For the remaining of It: Chapter Two, Beverly’s arc is romantic cheese (i.e. who wrote her that beautiful poem when she was a kid?) I’m not against having a romantic angle in the film, but choosing that to be Beverly’s primary discord is a creative decision so baffling and silly, it actually makes perfect sense that Gary Dauberman (The Nun, Annabelle Comes Home) is the sole screenwriter.  We get a flashback of Richie discovering his sexuality. But as an adult, Richie (Bill Hader) spends most of his time cracking jokes and comically threatening to leave The Losers to take on Pennywise by themselves. How does being a closeted gay make adult Richie feel? Why doesn’t he have conversations about it with his friends? The closing moments of Billy’s (James McAvoy) arc in the climax is terrific, but it lacks proper emotional gravitas as it relies on us believing that the man has lived his whole life blaming himself for the death of his little brother. Unfortunately, there’s only one sequence in the film that suggests he actually feels that way. Other than that, he’s the centre of a running gag in which multiple characters tell him he’s unable to write good endings to his books (a chuckle-worthy meta-joke as Stephen King himself is known to write brilliant books with disappointing endings) and he’s also part of that silly love triangle angle with Beverly and Ben. 

Andy Muschietti and Gary Dauberman are so obsessed with nostalgia and so enamoured by the success of It: Chapter One that they take every tiniest of opportunities to cut back to the past, even if it’s just to see The Losers playing paddle ball in their secret clubhouse. We’ve seen an entire film where the kids run around in fear of Pennywise, so why do we need another hollow flashback where Finn Wolfhard gets chased around by the clown? It’s The Losers, in their adult forms that have to defeat Pennywise, yet sequences that earnestly evoke a sense of discomfort, like the one with Beverly and her fiance, are few and far between. This makes the film a sluggish affair, one that jumps from character to character, scene to scene without tightening the noose or escalating the conflict. There’s also the CGI monsters that constantly keep popping up. Stephen King’s book is deeply psychological, Muschietti’s It: Chapter Two is a roller coaster ride. Depending on what you look forward to in horror films, that can either come off as a compliment or a criticism. 
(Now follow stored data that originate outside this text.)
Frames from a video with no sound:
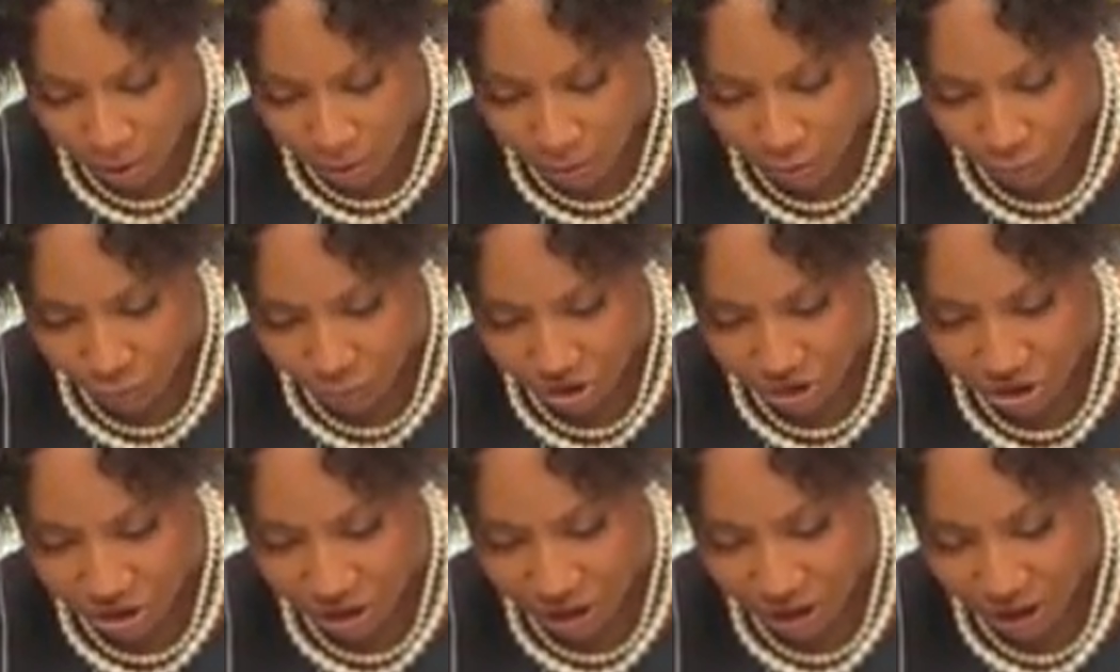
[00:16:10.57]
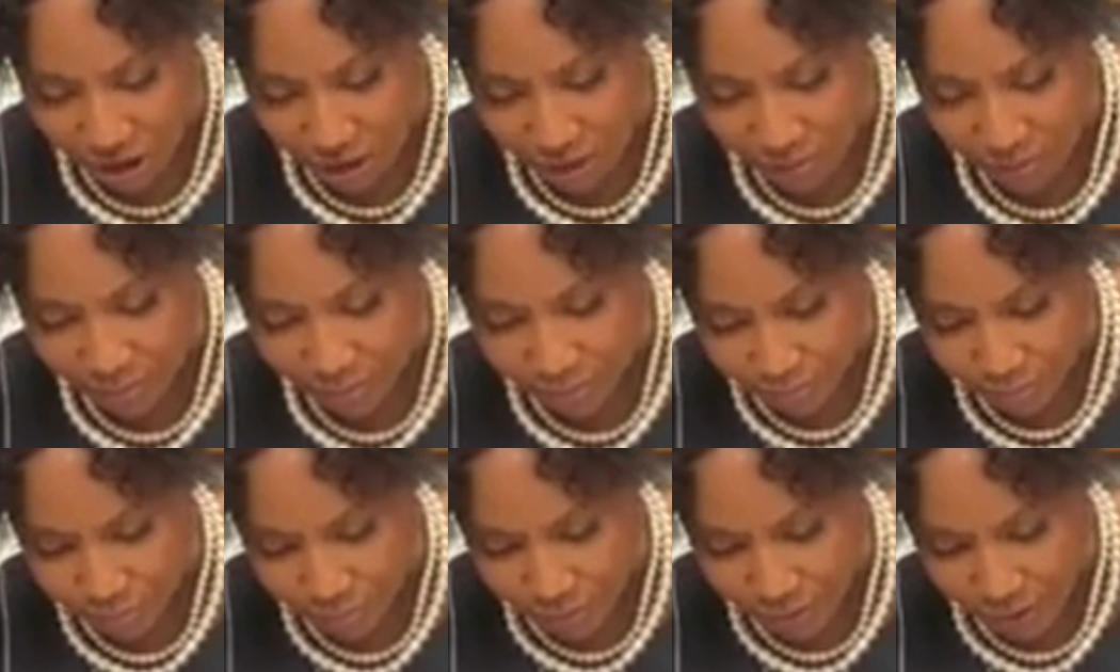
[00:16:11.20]
J,
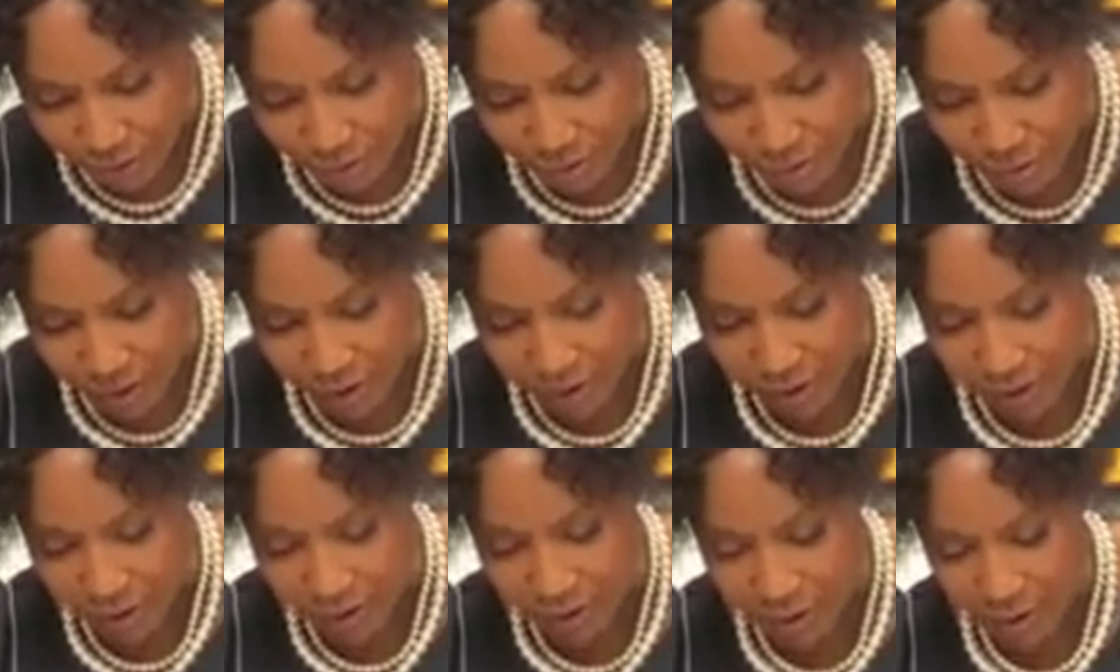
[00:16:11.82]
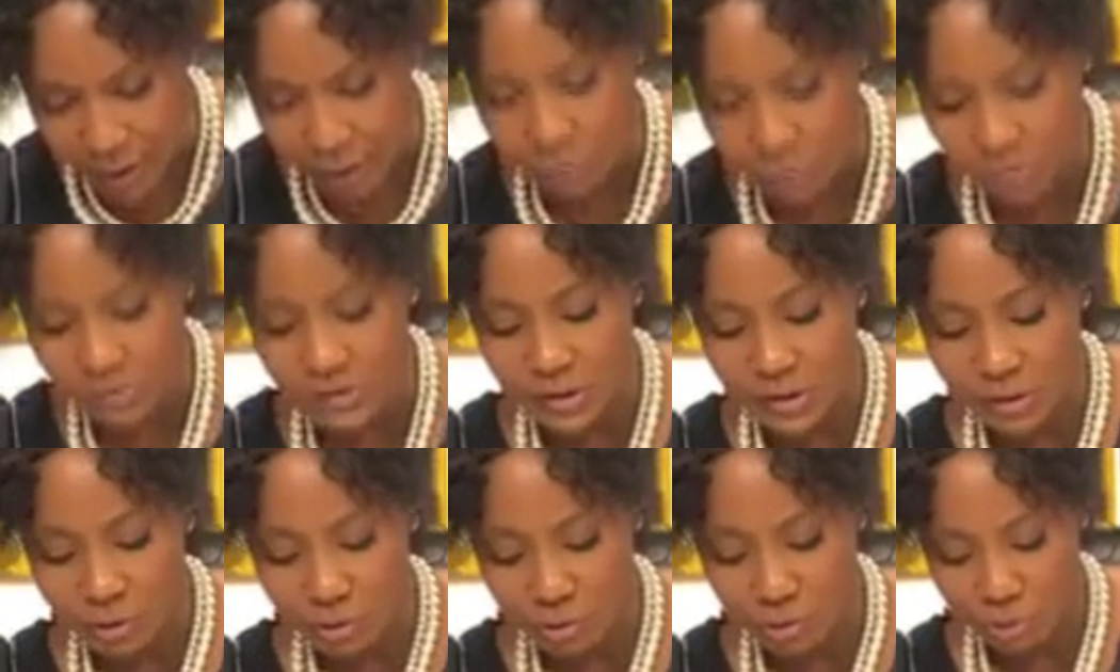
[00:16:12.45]
the
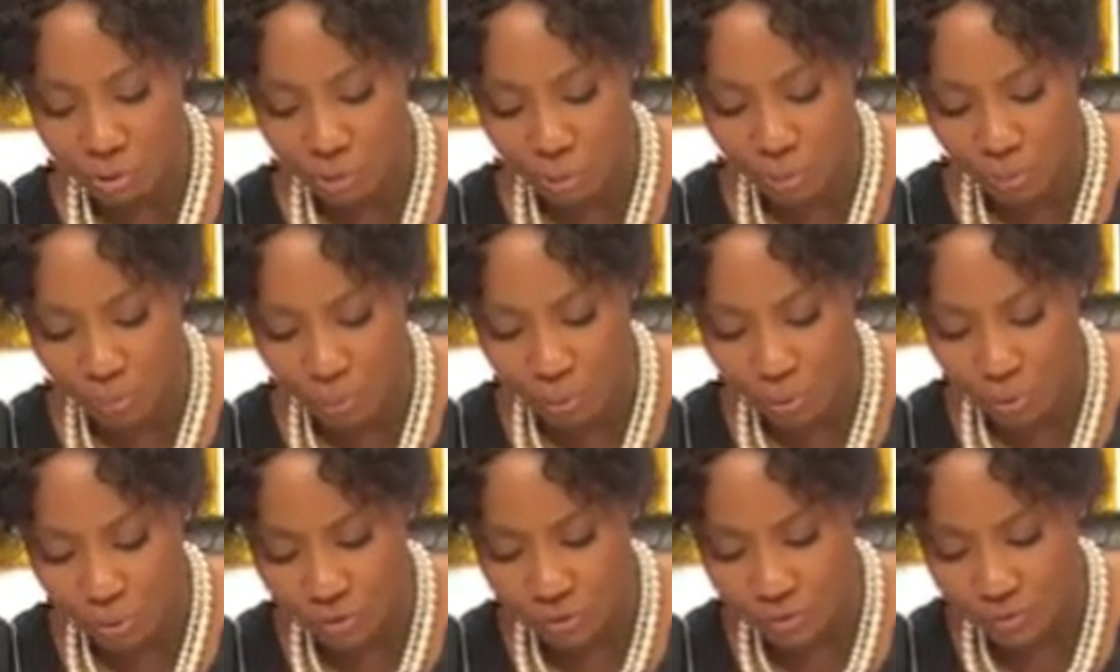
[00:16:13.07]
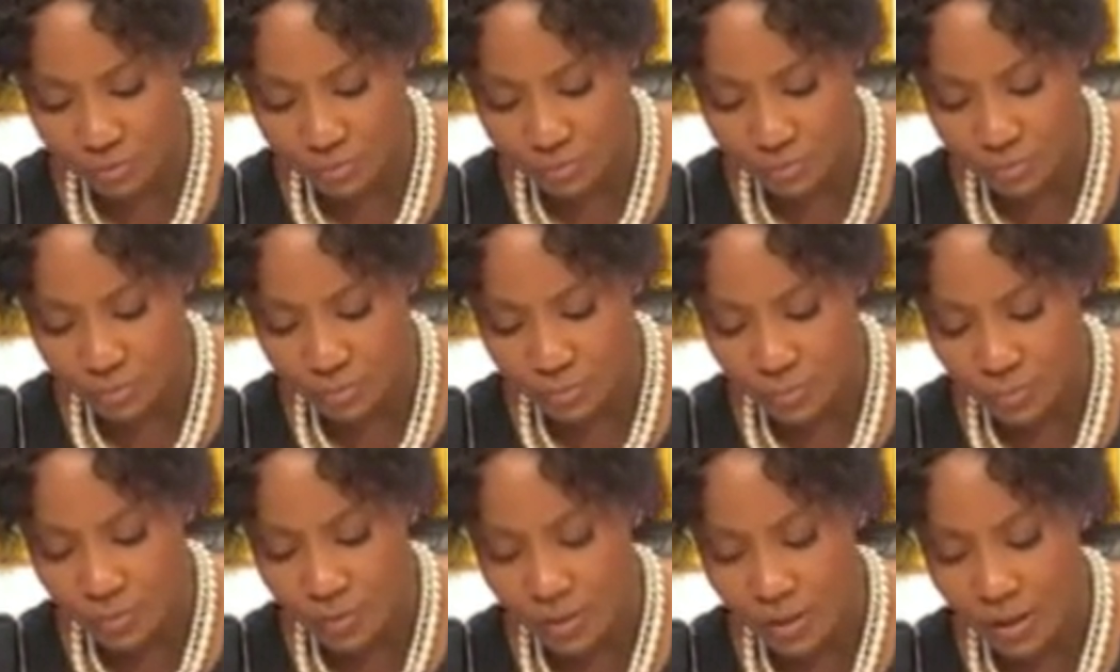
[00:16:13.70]
Narcotic Control Board;
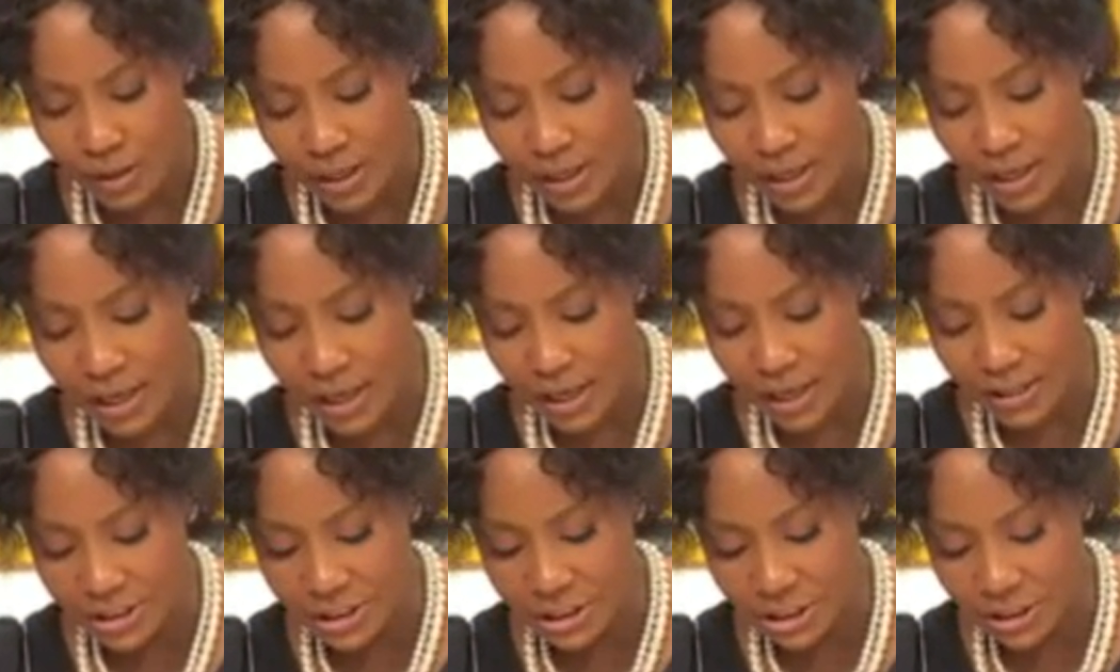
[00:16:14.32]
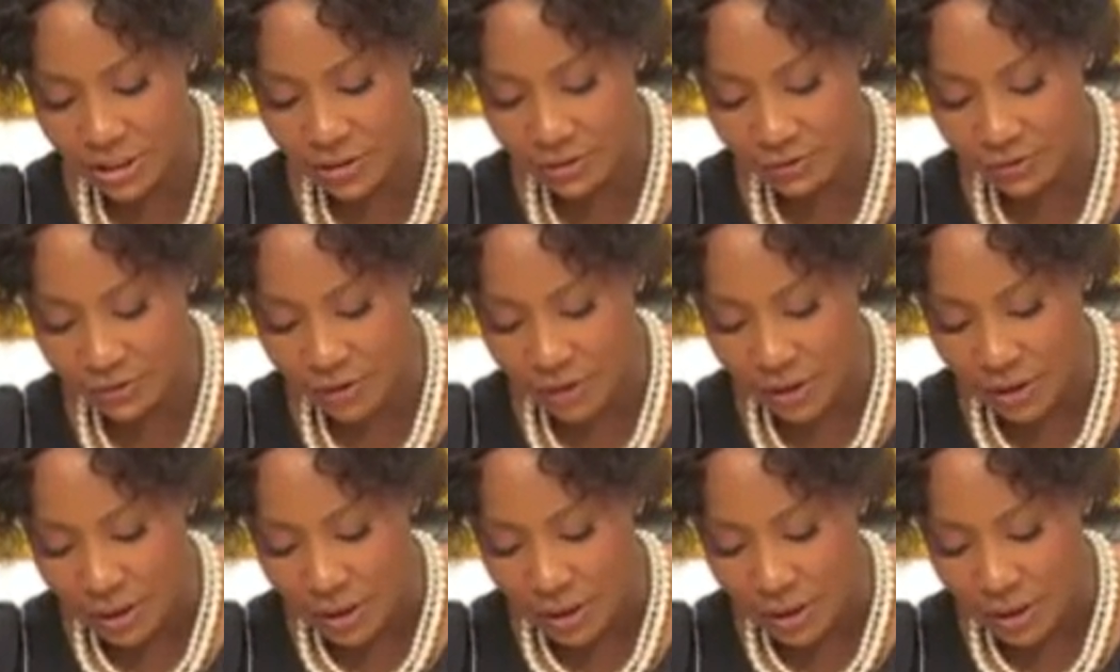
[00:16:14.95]
K, a chief;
The climax, though, is spectacular. It’s fantastically shot (by cinematographer Checco Varese) and designed, with great moments of action and pure terror. The battle against Pennywise takes place underground, as metallic blue alien flames light up the darkness like lightning during a stormy night. It’s gorgeous. A lot of the character arcs, particularly that of Bill and Richie’s is wrapped up beautifully. Bill Hader in particular, delivers a heart-wrenching performance that almost opened the floodgates of my tear ducts. I also love that it embraces the unfathomable aspects of the Stephen King novel, including a Native American tribal ritual and (portions of) Pennywise’s backstory that was clearly penned by an author who was high on seventy-two different drugs. And of course, Bill Skarsgard is tremendous. That said, It: Chapter Two is a lethargic watch. One that takes almost everything that you love about the first film — the adventure, the exploration of trauma and the restrained usage of CGI monsters — and throws it out of the window. It isn’t terrible, but man is it unsatisfying.